Should the local school board approve the plan, four of the district’s current K-6 schools would expand to include grades seven and eight. One of those schools, Daniel Hale Williams Elementary, is located next door to Dunbar-Pulaski, and would use the facility as an annex.
Existing K-6 schools to remain intact:
Schools to reconfigure:
The plan also calls for a rigorous summer school program to help rising seventh, eighth and ninth graders adjust to the transition, as well as an alternative center for credit recovery. The center would service Gary students who either don’t do well in a traditional setting, or who have reentered school after time in the juvenile system.
About 40 students currently attending Dunbar-Pulaski have probation officers.
Pruitt says this is more than a temporary plan.
“We want this to be sustainable,” Pruitt says confidently. “They closed one school [in] an F building. Now we just need to make certain that we keep all of those other buildings achieving and separate those children that need additional, intense, direct instruction and support systems.”
Pruitt herself is a product of Gary community schools. She told parents that it’s important they keep the tradition of what they knew as kids alive.
“We all can remember when, when everything was up and thriving and also the type of education that we received,” Pruitt says. “You have to take care of home first.”
Gary, Indiana: Home Sweet Home
Like Pruitt, many of the parents present at the meeting also attended Gary schools when they were younger.
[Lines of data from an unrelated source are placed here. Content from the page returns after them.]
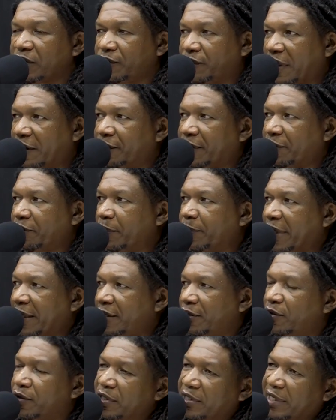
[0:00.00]
If
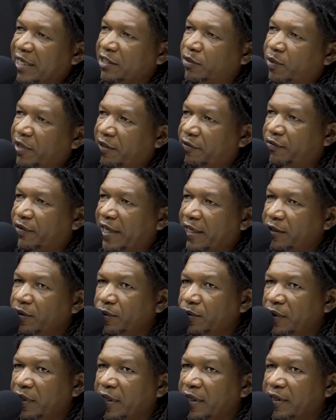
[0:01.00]
everybody knows that's what a
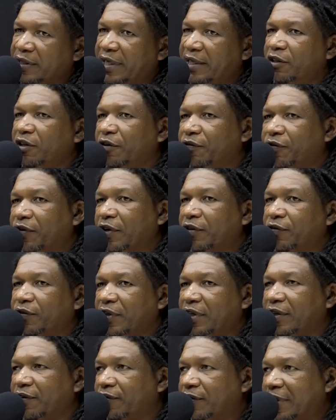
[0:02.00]
value, then you're
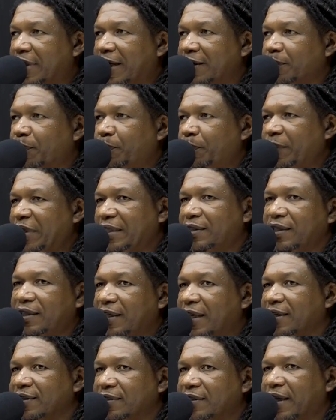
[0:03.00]
fearful of not meeting
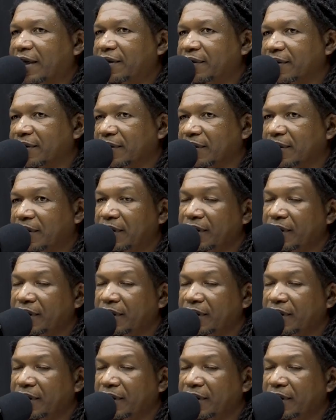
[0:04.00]
that standard.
Everyone who spoke said they backed Pruitt’s plan – while adding some suggestions of their own.
Many proposed adding in throwbacks from the “old days,” such as shop class and home economics courses, to keep especially those students not studying toward college engaged.
Gary Teachers Union president Joe Zimmerman says he sees this as an opportunity for the community to pick itself up by the bootstraps and work together to fix their image problem.
“We have to come together to make sure we implement this plan,” Zimmerman says. “But whatever plan we come up with today, it’s got to be in place for at least five to ten years, so that our kids know who their teacher’s going to be next year, our teachers know what school they’re going to be at next year.”
Others spoke specifically about what happens outside school walls – and how the shift in parenting throughout the community has impacted local education.
“You hear all of this [disrespect]. I don’t know where that came from, but parents back in the day, they wouldn’t tolerate it,” Robert Crawford says. “Parents cared, students cared. You had pride when you went to school.”
—Joe Zimmerman, Gary Teachers Union
The Gary School Board meets this week to discuss the superintendent’s plan and review other community ideas.
Superintendent Pruitt also pointed out to parents that the district will look to voters to make up for their fiscal shortfall during elections next month. A referendum is being proposed for the May 5 ballot to raise $51 million over a seven-year period.